Let me just go to the cupboard and get the corn flour and rubbing alcohol.
Nope. All out.

Now all I need is some predator style infra red goggles.


The evaporation trick looks harmless enough. Unless there is an open flame nearby.
Now that sounds like fun.

I might just take the time to download the exploded parts diagram.


----------



## NewtownClown (31/10/13)

Feck that! Water sprayed onto the side of mine saved me drilling through a pipe....


----------



## NewtownClown (31/10/13)

of mice and gods said:


> ..and disconnect the fridge from the power first


How does that stop the coolant from escaping when a pipe is nicked?


----------



## Beerisyummy (31/10/13)

I did check for warmth on the outside of the fridge. It was only 60watts so only the central piping felt warm on the outside shell.

I should add that I didn't pay for it so I don't care much. I just dragged another one into the garage.

Will definitely take more care with this one.


----------



## Westo (31/10/13)

try drilling a small and shallow hole in the side then stick a pin or nail if there is nothing blocking the path of the pin or nail then proceed with a bigger hole, this method worked for me when i built mine.


----------



## Beerisyummy (31/10/13)

Hey Westo,
That's exactly what I did. 1/8 bit just off center of the line. Not intentionally of course.

If it'd hit dead center it wouldn't have been able to damage the line before I stopped the drill.

I couldnt do it again if I tried. Beginners luck I guess.


----------



## mosto (31/10/13)

I didn't trust myself not to hit something if I drilled through the side, that's why I went through the door.


----------



## Parks (31/10/13)

Beerisyummy said:


> I might just take the time to download the exploded parts diagram.
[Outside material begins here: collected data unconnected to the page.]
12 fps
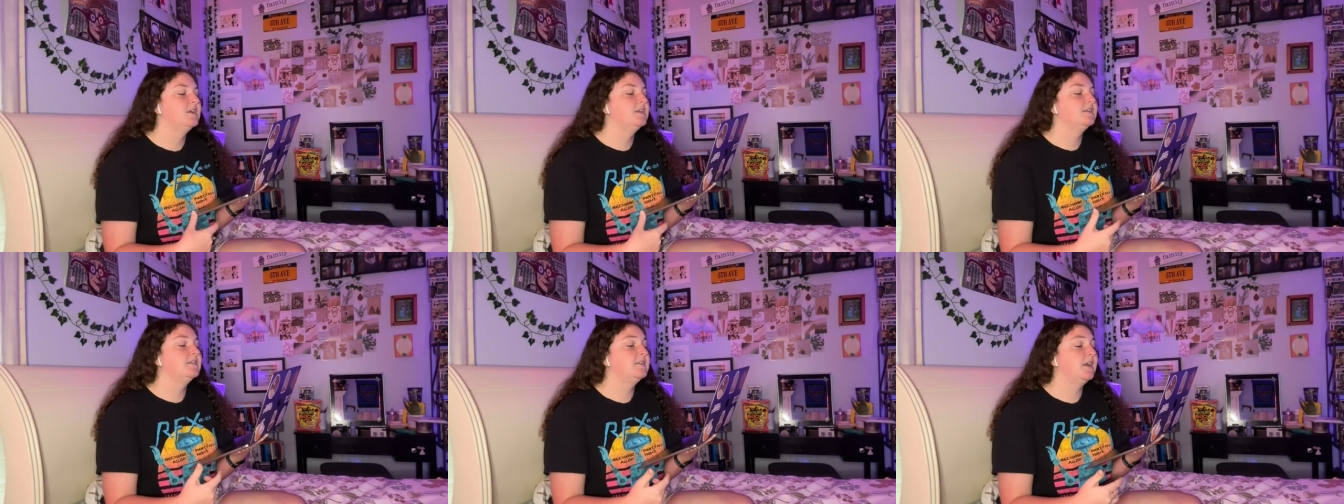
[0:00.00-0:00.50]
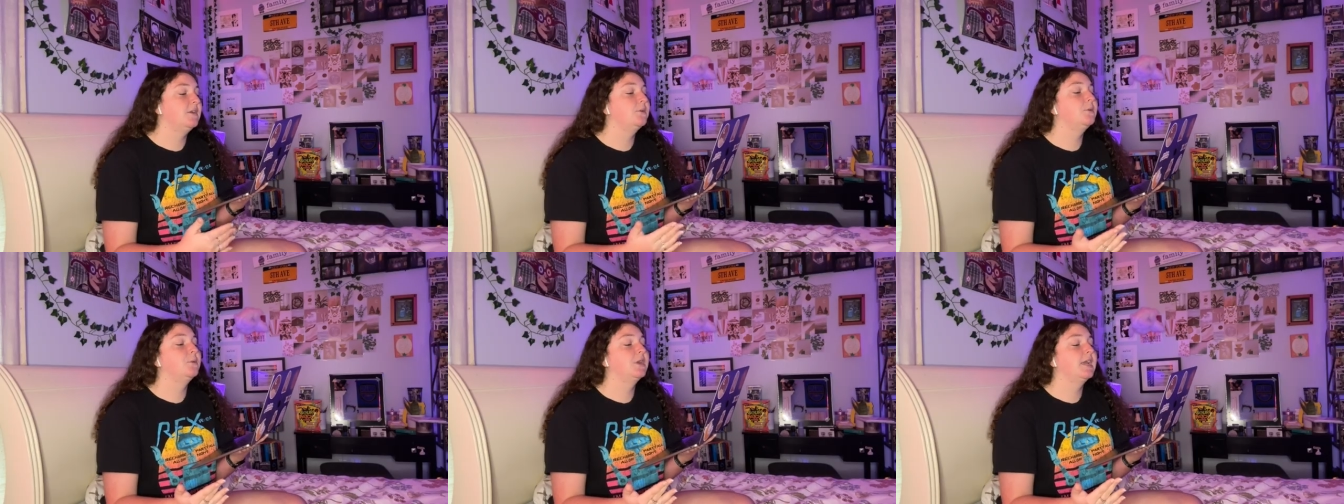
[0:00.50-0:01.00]
So
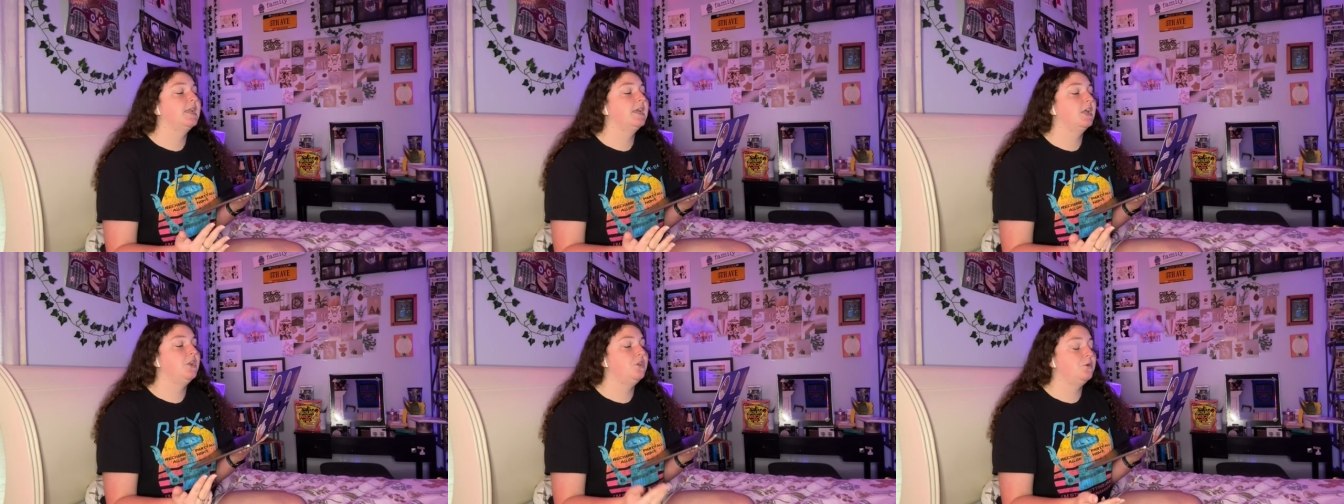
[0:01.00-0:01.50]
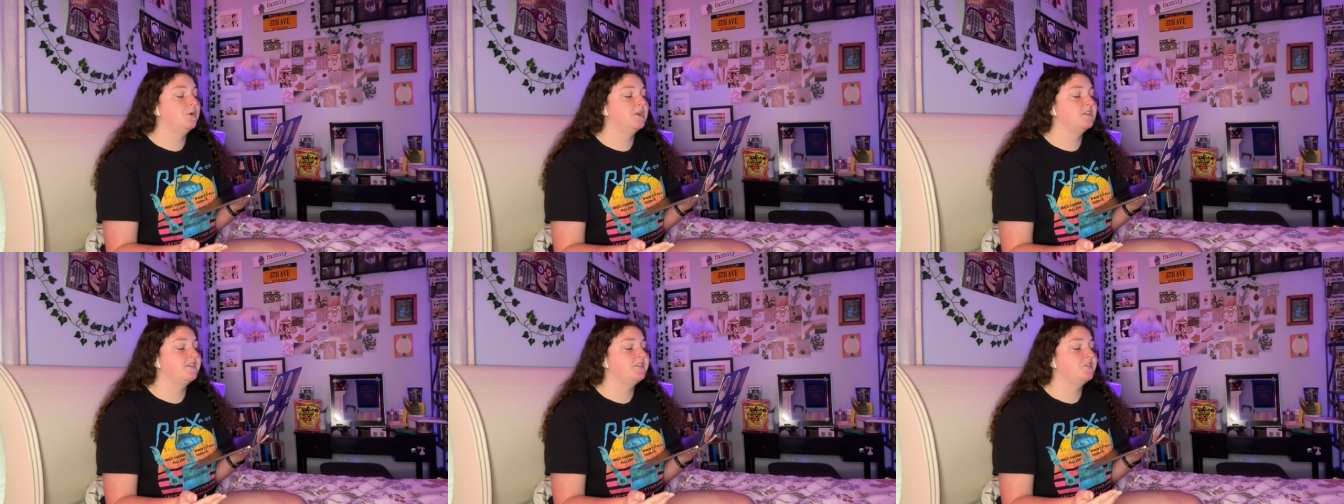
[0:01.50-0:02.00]
we're getting a new quick
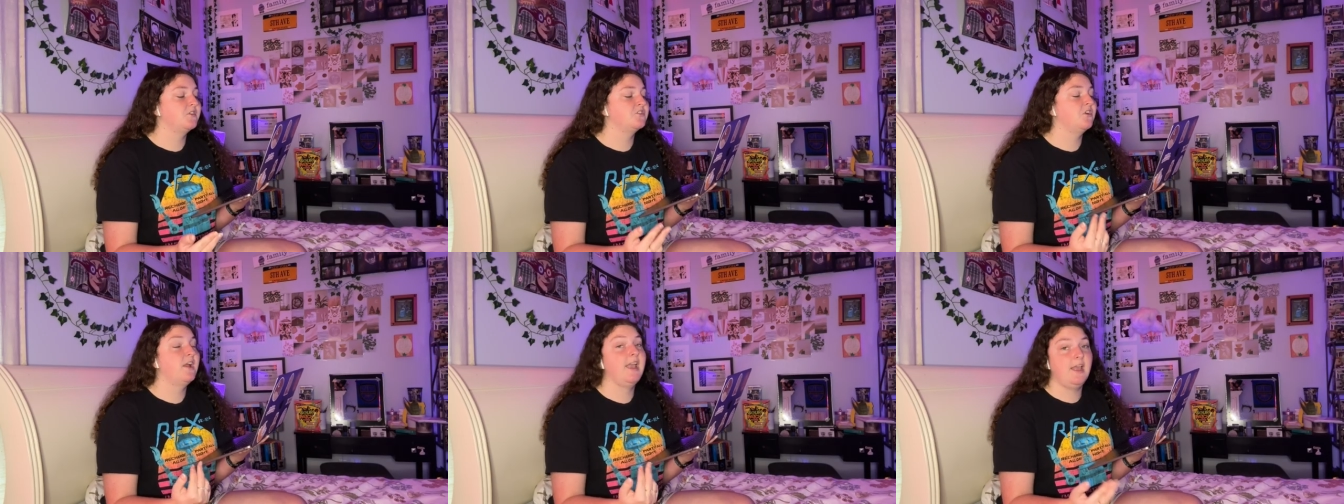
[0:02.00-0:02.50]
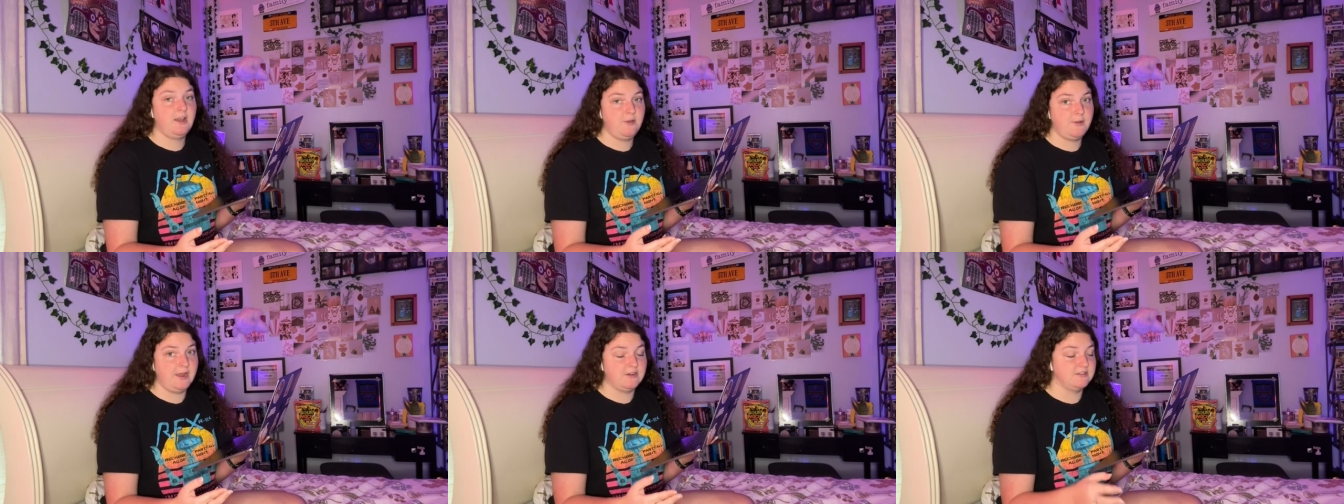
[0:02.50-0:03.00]
service restaurant and a new
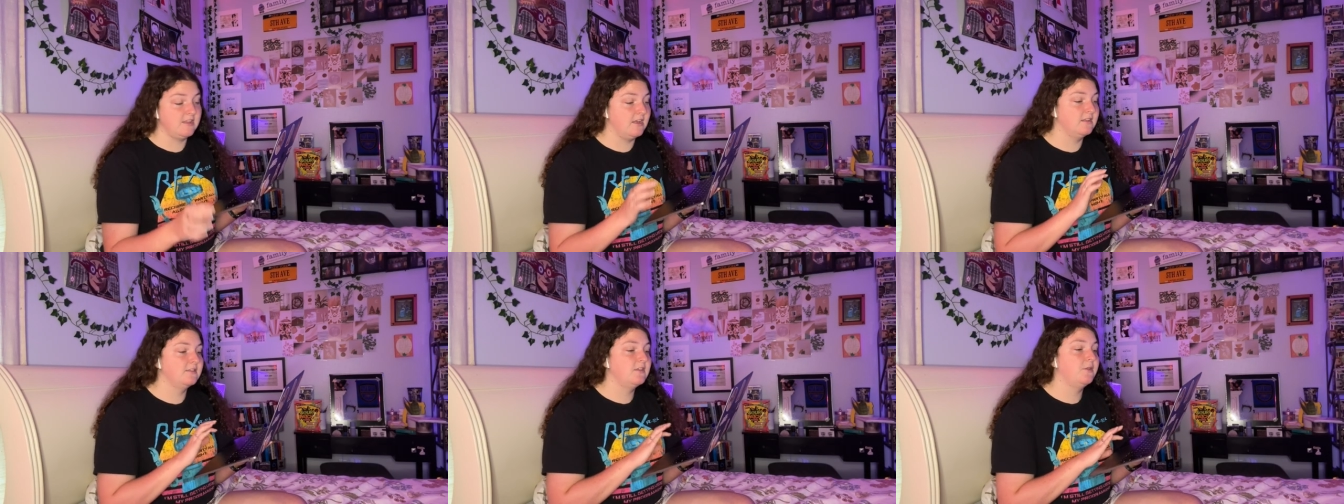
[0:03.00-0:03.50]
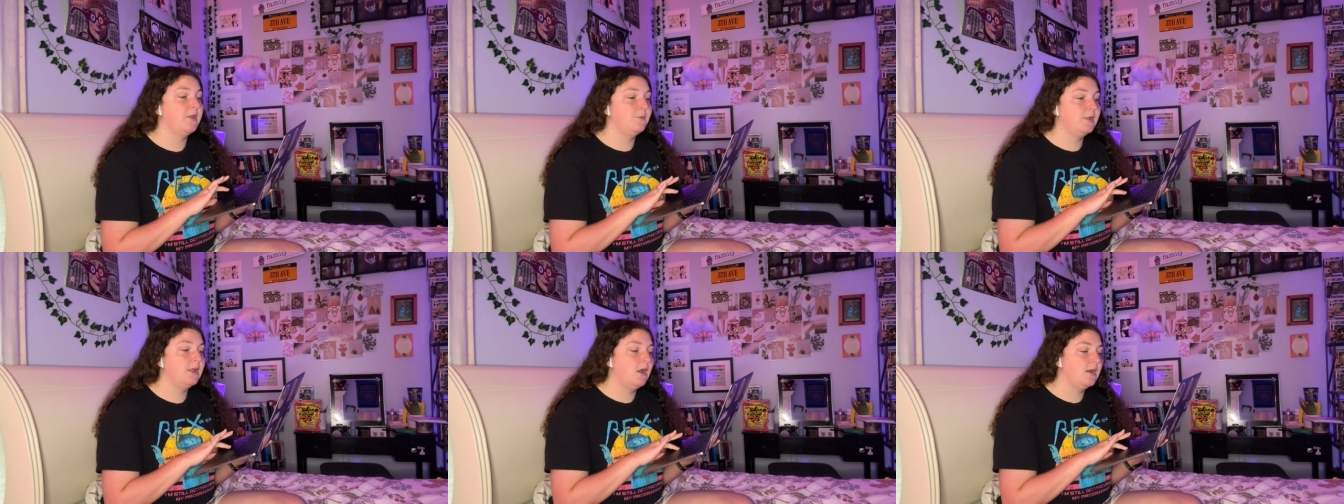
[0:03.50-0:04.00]
carousel. So they
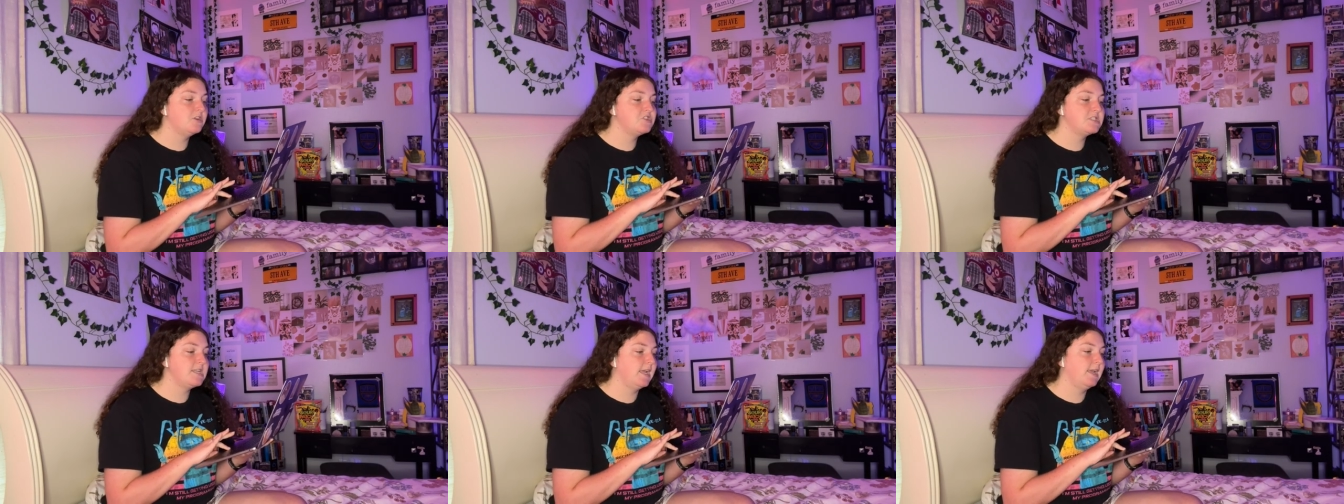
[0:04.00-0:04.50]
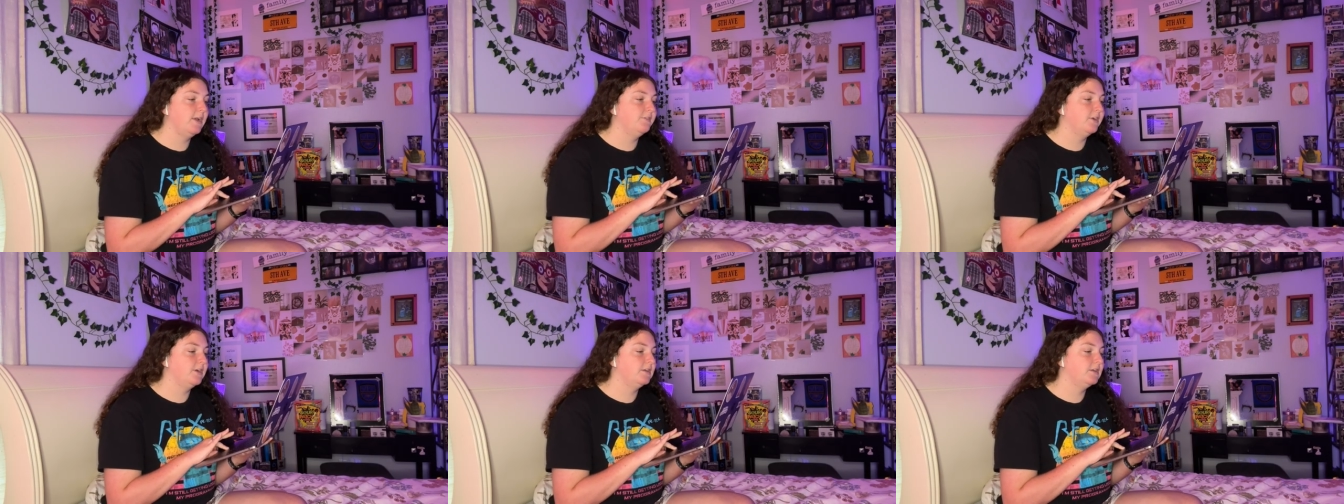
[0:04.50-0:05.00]
really are just taking
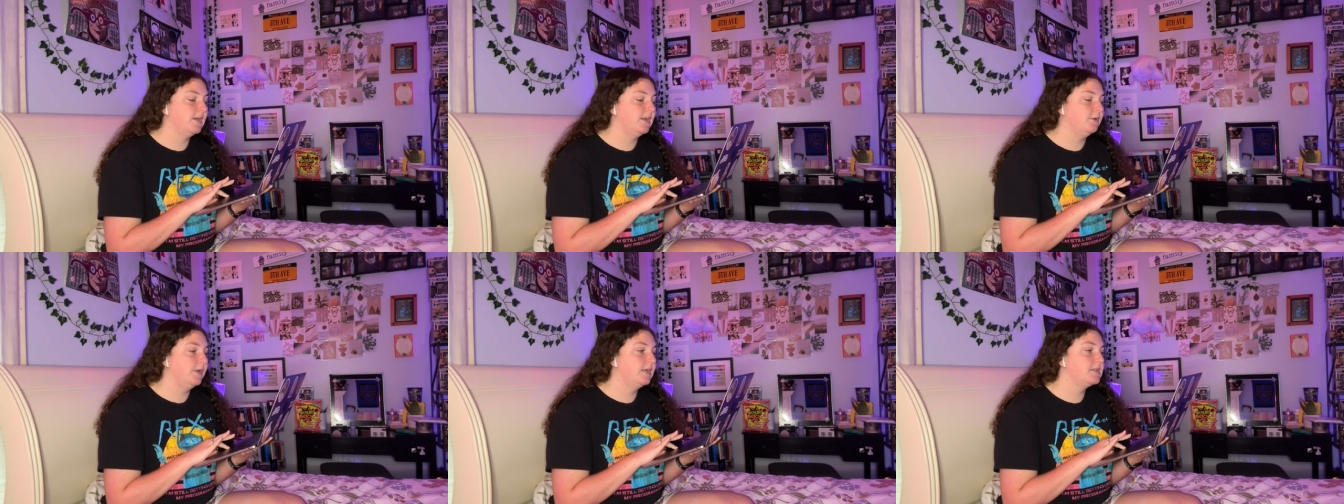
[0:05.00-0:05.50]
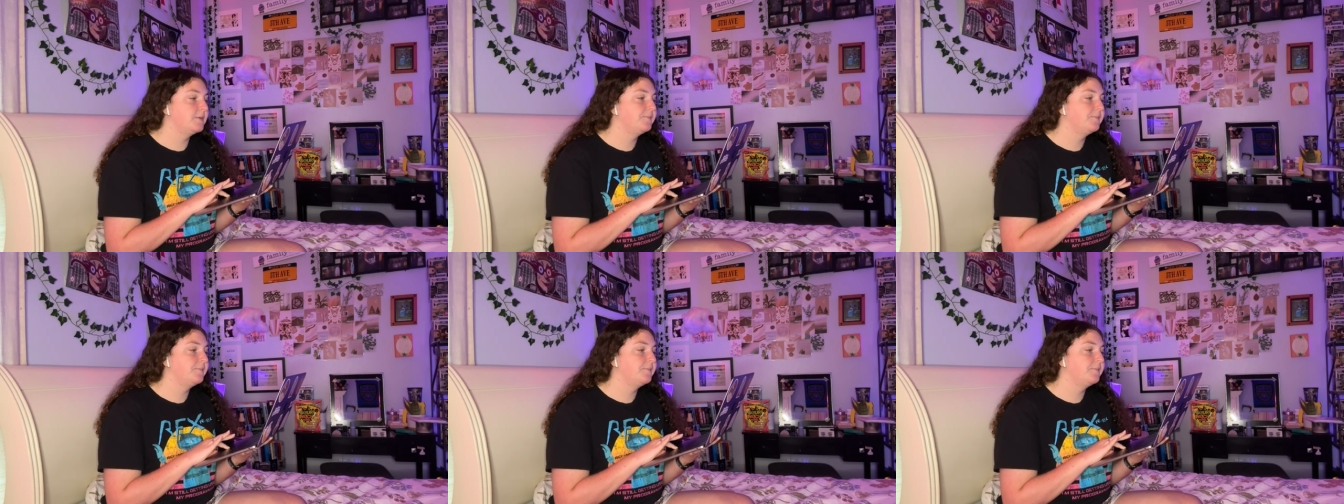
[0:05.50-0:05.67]
over Dinoland.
This doesn't work because the lines can be bent slightly differently from fridge to fridge. They'll give you a rough guide - e.g., no lines in the lid/top or whatever but not exactly where they run.


----------



## Chris7 (31/10/13)

First fridge I had I drilled 4 holes with no issues then one in the middle of the 4 straight into the line. I found on my next fridge that using a soldering iron to melt through the plastic and foam from the inside and then drilling up and out works well.


----------



## pk.sax (31/10/13)

Use an old school fridge with everything at the back.


----------



## of mice and gods (2/11/13)

Beerisyummy said:


> I couldnt do it again if I tried. Beginners luck I guess.


Don't tempt fate bro


----------



## of mice and gods (2/11/13)

NewtownClown said:


> How does that stop the coolant from escaping when a pipe is nicked?


...clearly it doesn't. However, what it does do is reduce your risk of being ******* electrocuted.


----------



## Beerisyummy (2/11/13)

> Use an old school fridge with everything at the back.
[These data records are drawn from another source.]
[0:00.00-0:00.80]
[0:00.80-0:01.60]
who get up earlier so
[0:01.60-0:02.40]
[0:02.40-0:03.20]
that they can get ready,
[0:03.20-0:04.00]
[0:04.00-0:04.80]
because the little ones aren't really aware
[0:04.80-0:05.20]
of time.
Just looking at this option with another freebie. I'm considering adding a heap of insulation to the unit to bring the efficiency up to scratch.


----------



## Wortgames (6/11/13)

Been there, done that h34r:

Sprayed water on the inside of a chesty to see where the lines were, marked and drilled carefully from inside, put 4 beautiful tap holes through between 2 chiller lines. Then decided to make it 6 by adding one more each end. The lines must be horizontal right? :unsure:

It was a nice chesty too, old school style, stainless interior and copper pipes, just the right size. I ended up cutting an access panel VERY CAREFULLY with a grinder and taking it round to a refrigeration place, they repaired it, fitted a gas valve and regassed it for $100 which wasn't bad. I filled the hole with expanda goo and stuck the access panel back on, bit of bog and a coat of paint sorted it out. It's been great ever since.

Bit of PVC or beer line tubing cut to length over the drill bit will stop you going too deep if that helps :beer:


----------



## Tilt (6/11/13)

I tried the technique using a soldering iron to bore a hole through the plastic and insulation. Worked beautifully. 
Came across a gas line so just moved an inch out of the way and tried again. I bogged the unused hole with some expanding foam.
Once I hit the outer skin I had a clear pilot hole for the drill.
Nice idea Chris7.


----------



## of mice and gods (8/11/13)

WortGames said:


> Bit of PVC or beer line tubing cut to length over the drill bit will stop you going too deep if that helps :beer:


killer tip!


----------